According to the Ministry of Health, the overall number of people with COVID-19 that were in hospitals dropped considerably, down 47 to 1,291. Patients that were being treated in intensive care increased slightly, up two to 360, but the number that required ventilators fell by five to 271.

The additional deaths pushed Ontario's official COVID-19-linked death toll to 6,072. Thirty-two of the deaths reported today were residents of long-term care. 

There are ongoing outbreaks of COVID-19 in 229 of Ontario's 626 long-term care facilities, according to the ministry.

Moreover, the province said that 10,215 doses of vaccines were administered yesterday. A total of 327,455 single doses have been given out so far, while 61,679 people have been fully immunized with two shots.

News of Moderna delays 'disappointing'

Meanwhile, drug-manufacturer Moderna announced Friday it would be delaying some deliveries to Canada in February, expecting to ship anywhere from 20 to 25 per cent less product next month.

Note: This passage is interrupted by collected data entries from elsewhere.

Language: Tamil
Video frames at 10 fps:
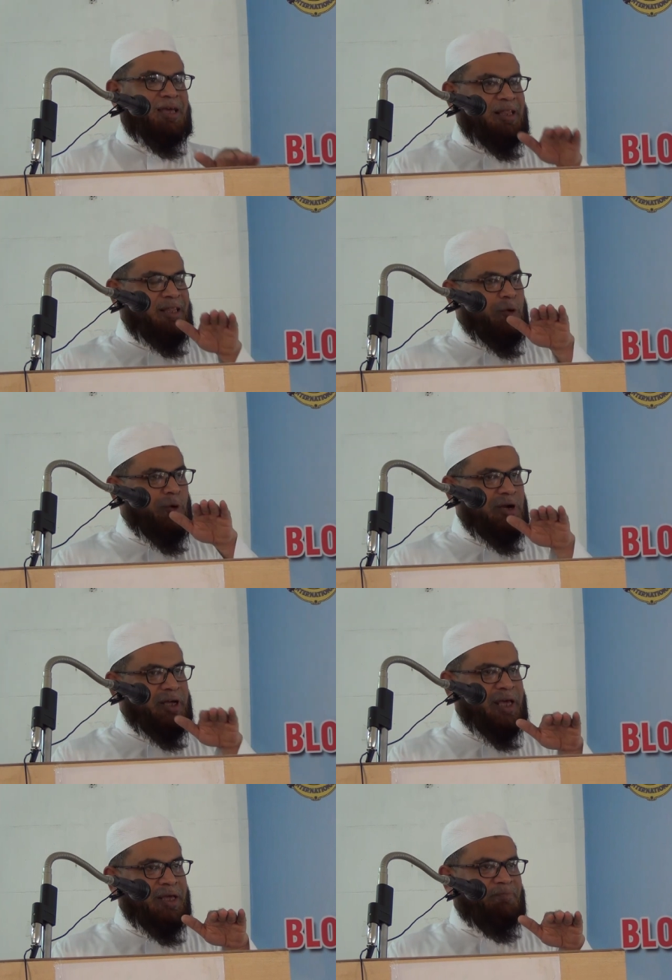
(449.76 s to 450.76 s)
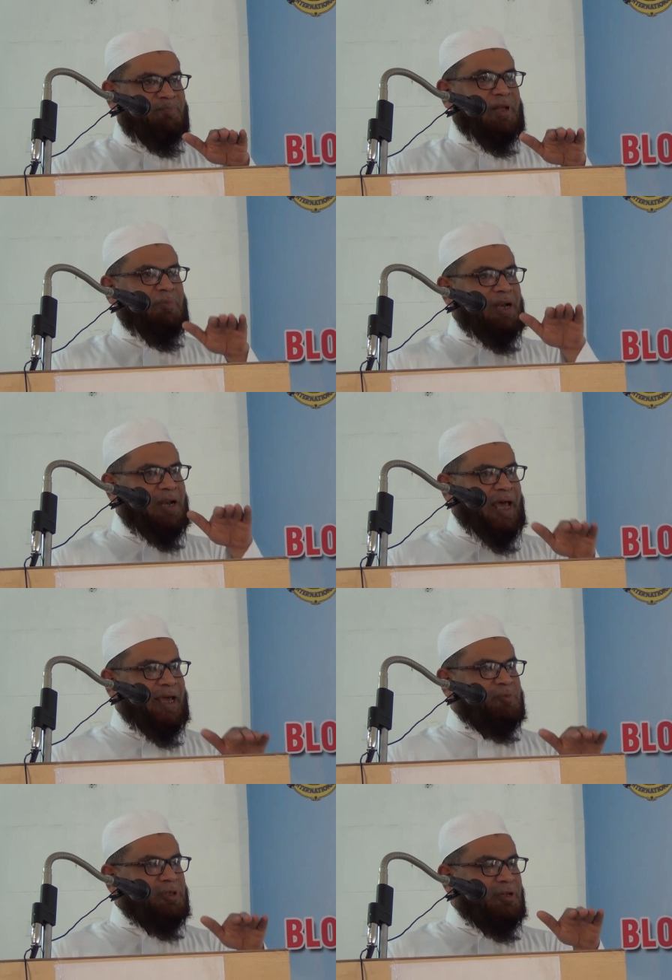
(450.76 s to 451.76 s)
இந்த கொள்கையை நபிகள்
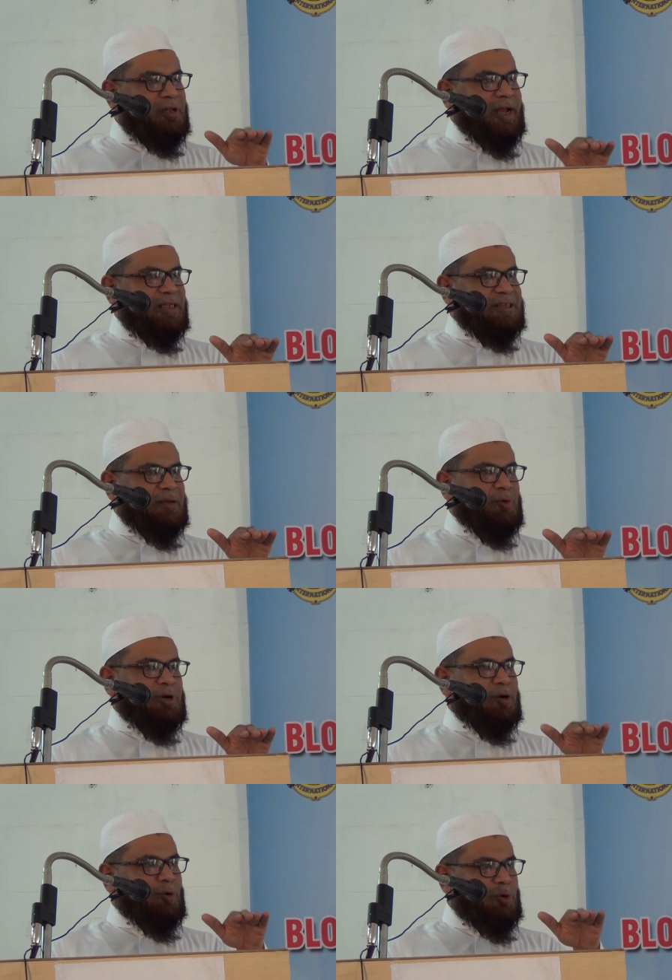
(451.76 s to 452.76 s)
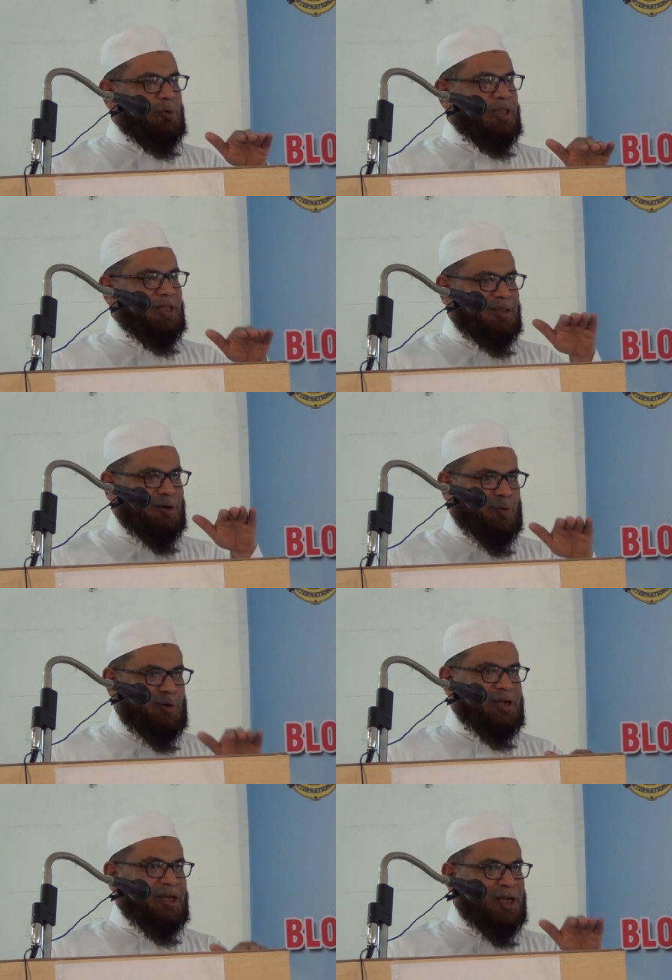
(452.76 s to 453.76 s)
நாயம் சுல்லா அலிஸ்லாம் அவர்கள் கொண்டு வந்த இந்த
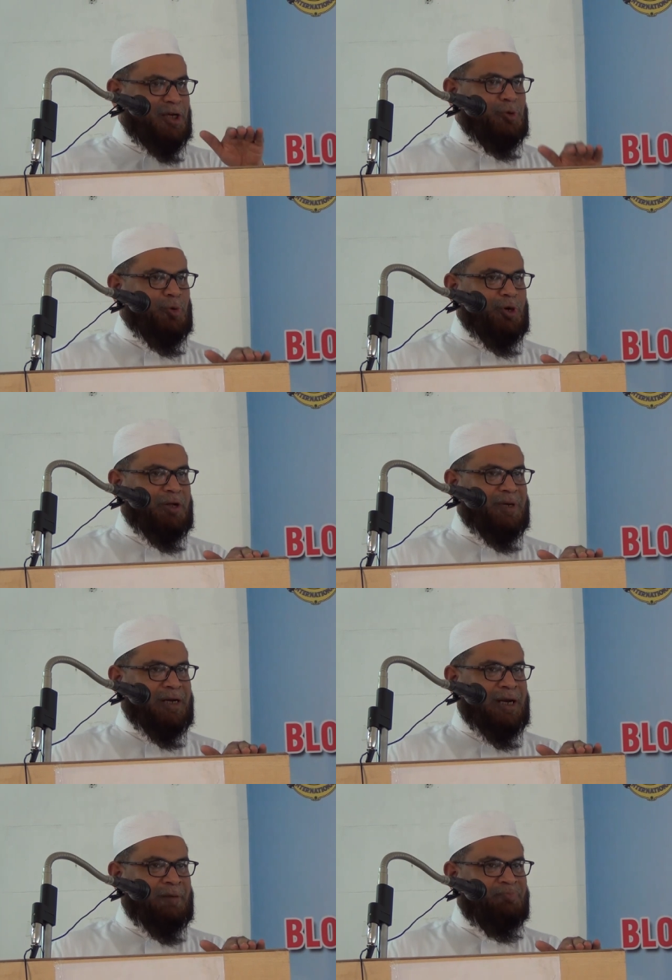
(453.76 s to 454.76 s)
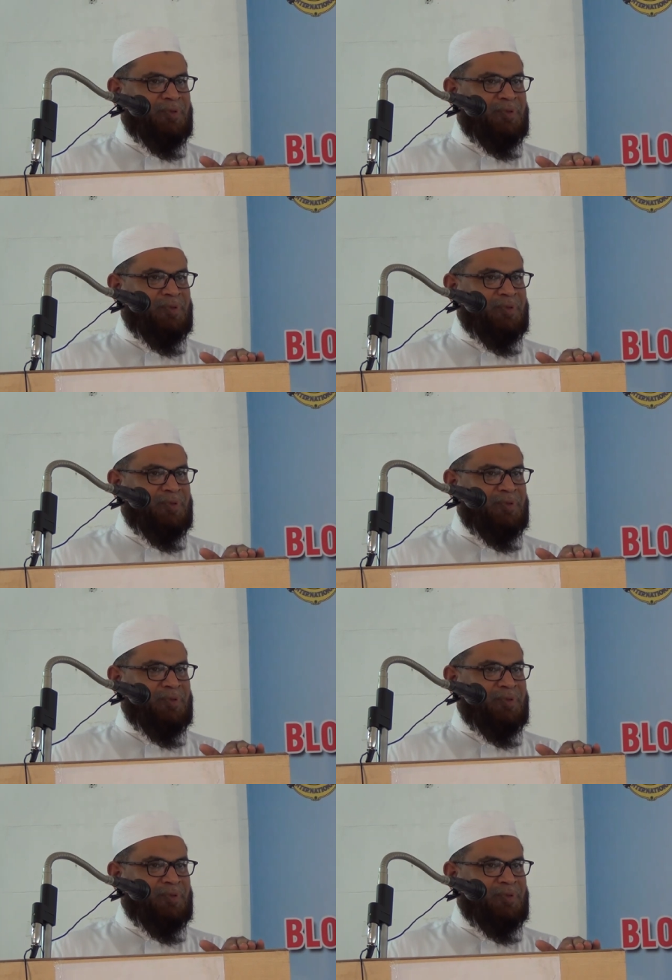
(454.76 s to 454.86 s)
கொள்கையை ஏற்றுக்கொண்டவர்கள்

In a statement to CBC News, a spokesperson for Ontario's Minister of Health Christine Elliott called the news "disappointing," but couldn't say what impact it will have on the province's vaccination plans, or whether it will still meet its deadline for immunizing people in all vulnerable settings by Feb. 15.

"The latest of several updates over the past few weeks is that Ontario's allocation vaccines for February is substantially less than what was first communicated," Alexandra Hilkene said.

"This is disappointing news from the federal government and we are once again determining the impact further reductions will have on Ontario's vaccination rollout."

Simcoe-Muskoka waiting for variant lab results

Meanwhile, on Friday, Dr. Colin Lee, the Simcoe-Muskoka Health Unit's associate medical officer, said his region was waiting for upwards of 100 samples of the virus to be screened for variants by Public Health Ontario.

Mid-week, the health unit said 99 cases of COVID-19 in the region "have had a positive first screening test for a variant of concern" but still needed genome sequencing for confirmation. 

The area has definitively confirmed the presence of six cases of the B117 variant at Roberta Place long-term care home, where a devastating outbreak has killed 51 residents. 

A seventh case of the variant was also found in "an individual who had close contact with a person who is also part of the COVID-19 outbreak at Bradford Valley Care Community." 

Among the cases undergoing genome sequencing, two also come from people who have "no known link" to the previously confirmed cases. 

They are "not related to the first, second or third generation of infections from the Roberta Place cluster" and not travel-related "as far as we can see," Lee said Friday.